=== INFORMATION SHOWN ===

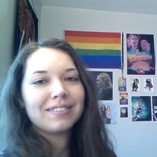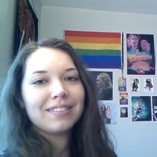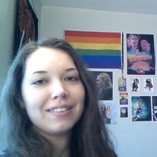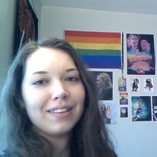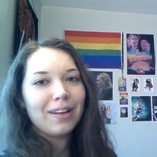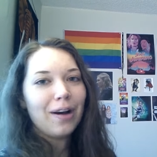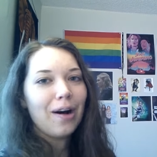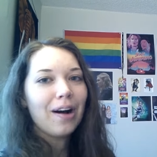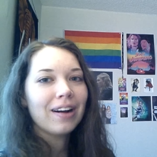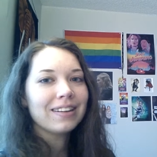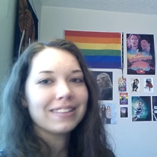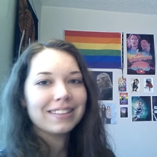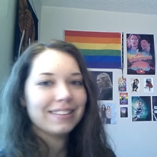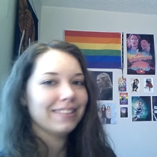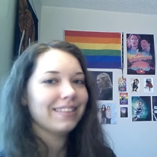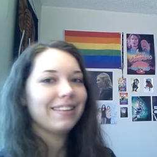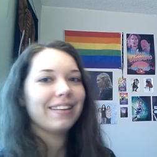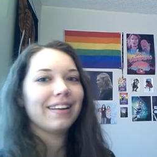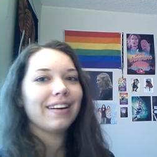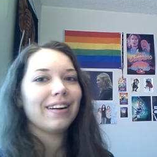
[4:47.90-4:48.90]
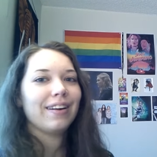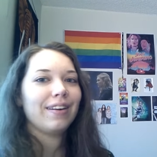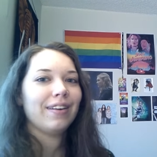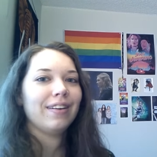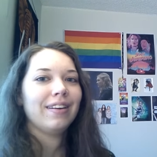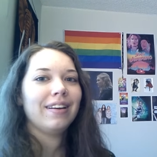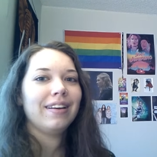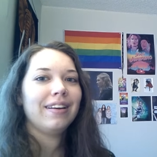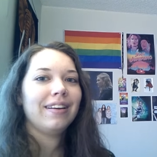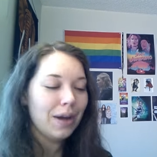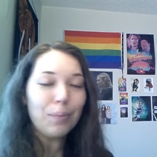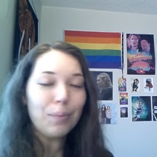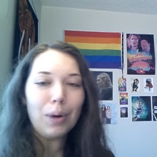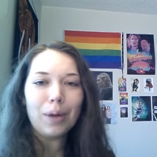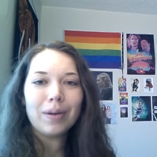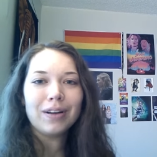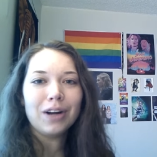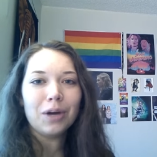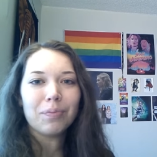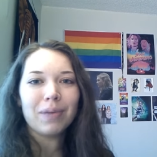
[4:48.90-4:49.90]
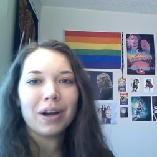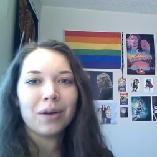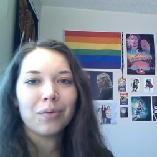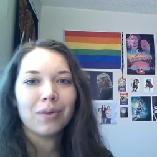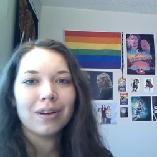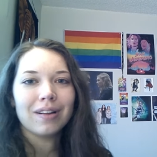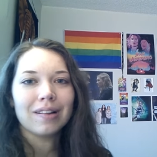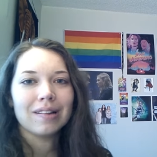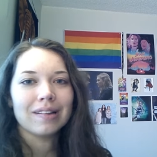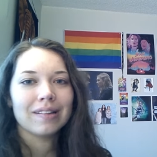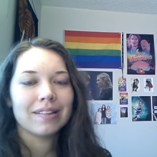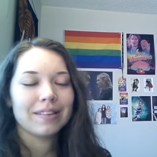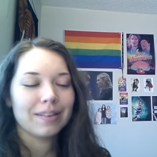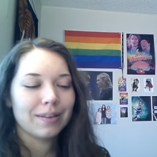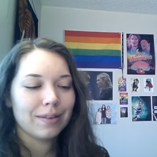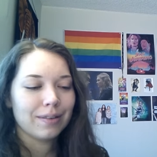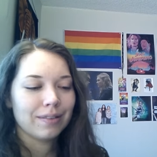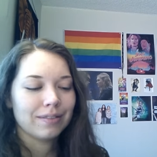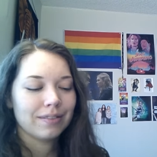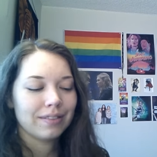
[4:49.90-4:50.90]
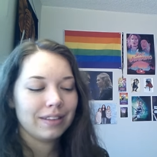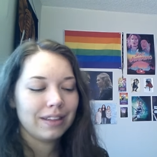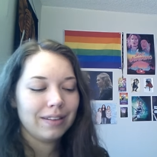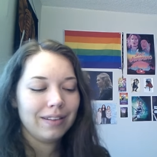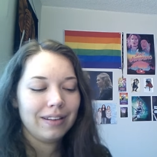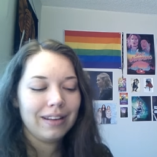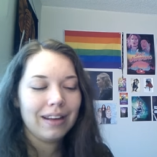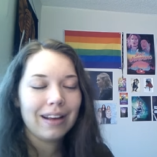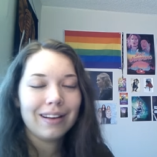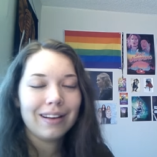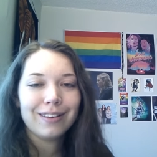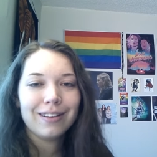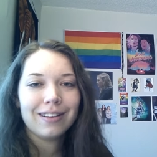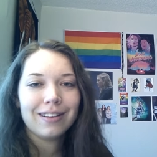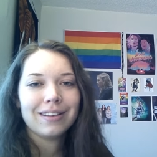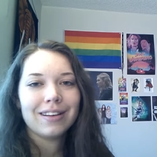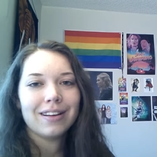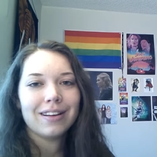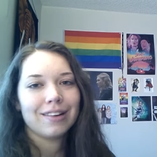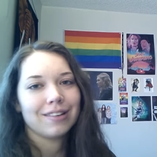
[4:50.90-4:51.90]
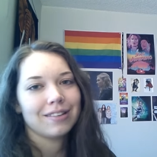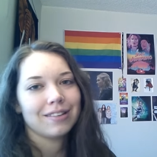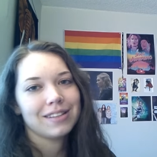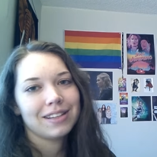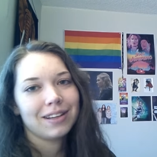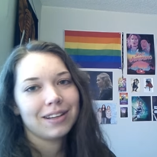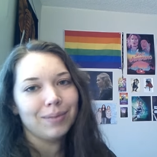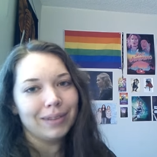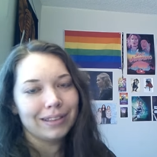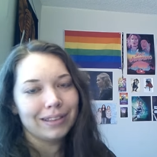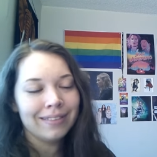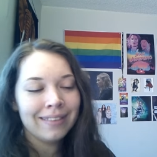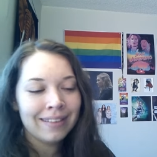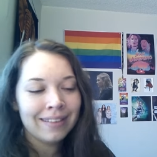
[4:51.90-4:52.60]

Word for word: locked in there, probably not by will. So he, he had good intentions. Come on.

===

# THE TASK
In the copy, no picture may appear; the records themselves must be output exactly.

# RESPONSE AREA
[4:47.90-4:48.90]
[4:48.90-4:49.90]
[4:49.90-4:50.90]
[4:50.90-4:51.90]
[4:51.90-4:52.60]

Word for word: locked in there, probably not by will. So he, he had good intentions. Come on.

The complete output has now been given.